The survey showed that 81 percent of college students and 69 percent of alums will avoid going to certain places, events, or situations because they fear a confrontation, while 60 percent said they have seen or heard faculty members using antisemitic language either to them or someone they know, the New York Post reported.

At 76 percent, the overwhelming majority of the 1,171 students surveyed say antisemitism has escalated from previous years while 83 percent of students and alums defined the growing antisemitism as a “very serious problem,” up from 74 percent who called it that in a 2021 survey.

“The results, compared with our 2021 survey, expose dangerous trend lines for Jewish and pro-Israel students on college campuses,” Avi Gordon, executive director of the group said.

The group that combats both antisemitism and anti-Israel sentiments at colleges and universities surveyed students online in May 2024 to assess the feelings of those who still attended classes and those who have recently graduated during the height of the anti-Israel protests that rocked academia.

Many respondents shared stories of Jewish students being verbally or physically harassed over the actions of Israel in Gaza. “I’ve heard of people running around with knives for Jewish students or posting pig-related artwork to represent Jews. It is insane and rampant,” one anonymous student said.

But it hasn’t just been their peers leveling the antisemitic conduct against Jewish students. Professors are increasingly apt to utter epithets or statements with antisemitic sentiments.
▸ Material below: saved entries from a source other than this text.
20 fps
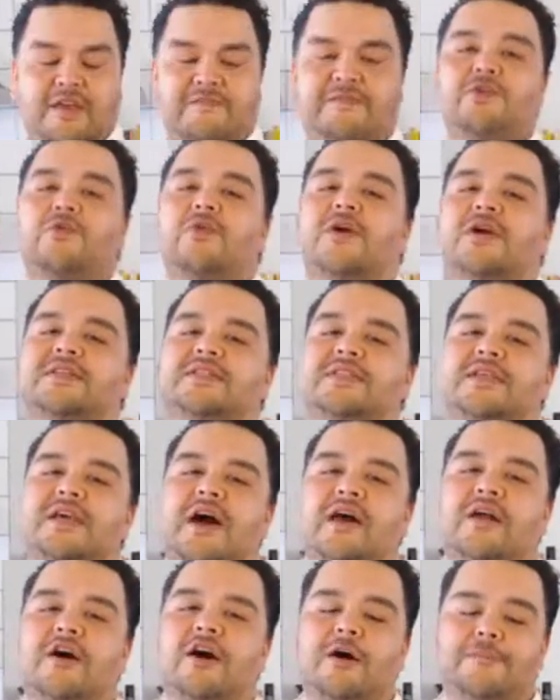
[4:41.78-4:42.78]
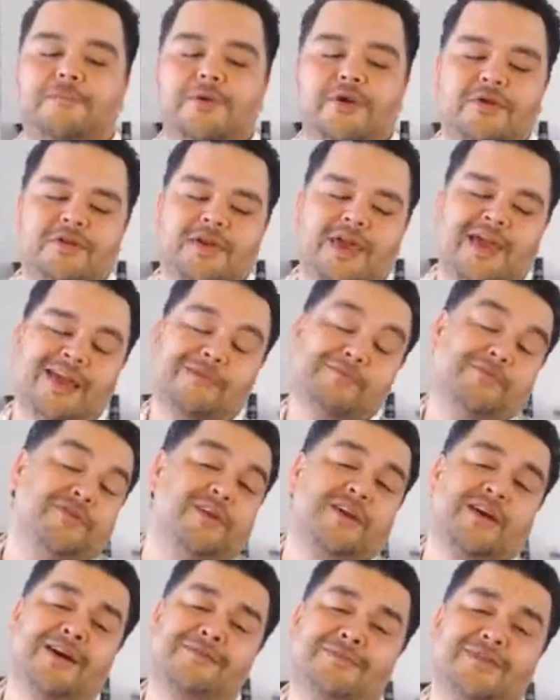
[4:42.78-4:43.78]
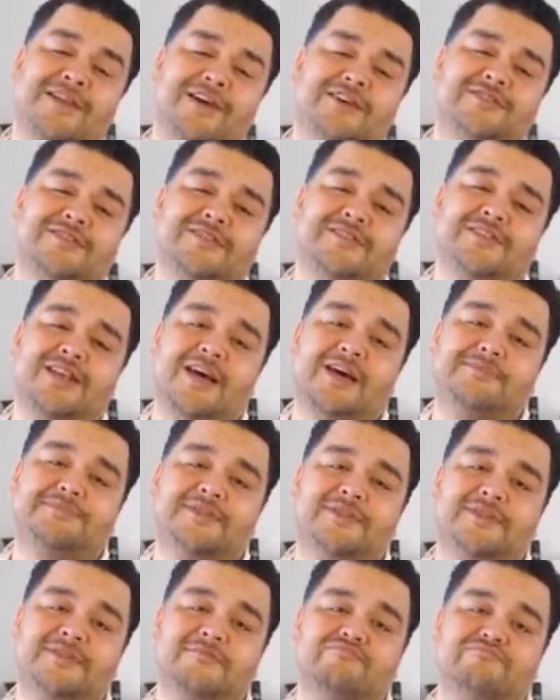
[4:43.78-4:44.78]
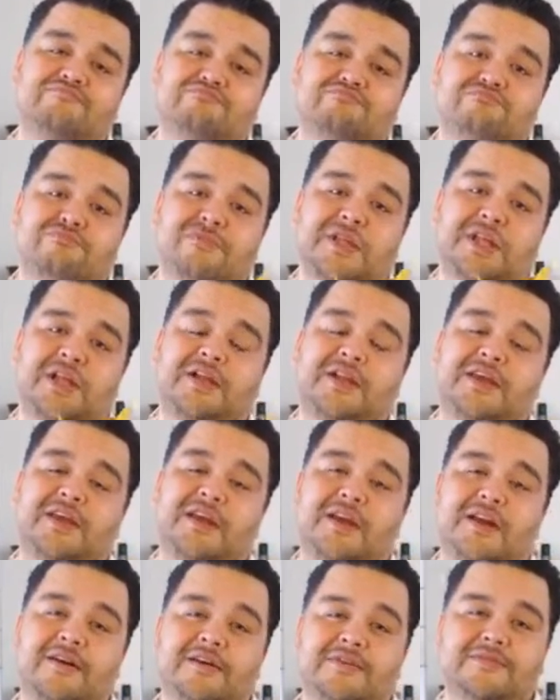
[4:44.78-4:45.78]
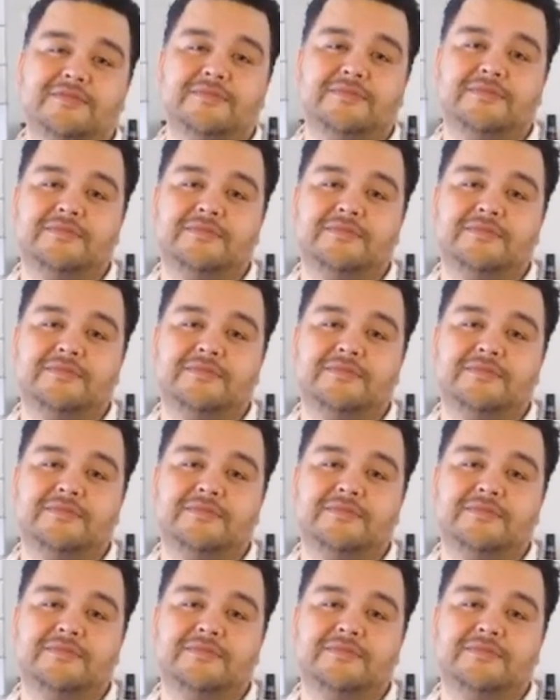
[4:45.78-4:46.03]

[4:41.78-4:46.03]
If you want to see how to up your game with a couple extra steps, click here.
“My professor went on a rant about how there’s too many Jews in medicine,” another student from a southwest state university related. “He also said that terrorism is just what the big army calls the little army, and said Hamas is a group of ‘freedom fighters.'” A graduate of one public university remembered how a professor called an Israeli student a “terrorist” after the infamous Hamas’ attacks on Israel on Oct 7 and the ensuing Israeli military action.

The survey also showed that 81 percent of those surveyed said they or their friends have been the target of threats or antisemitic rants, an increase of 10 percent from the previous survey of three years ago. More than 50 percent of respondents said they or a friend or acquaintance were threatened with physical violence because they were Jewish.

In another study, published by Brandeis University and titled Antisemitism on Campus: Understanding Hostility to Jews and Israel, one-third of college students said they were hostile to either Jews or Israel.

An email sent last week to hundreds of Jewish organizations in Canada threatened synagogues, religious sites and hospitals with a “pool of blood.” An anti-Israel group disrupted a workshop on antisemitism at the Democratic National Convention in Chicago last week. Anti-Israel protests have defined the convention as much as the events inside the auditorium have.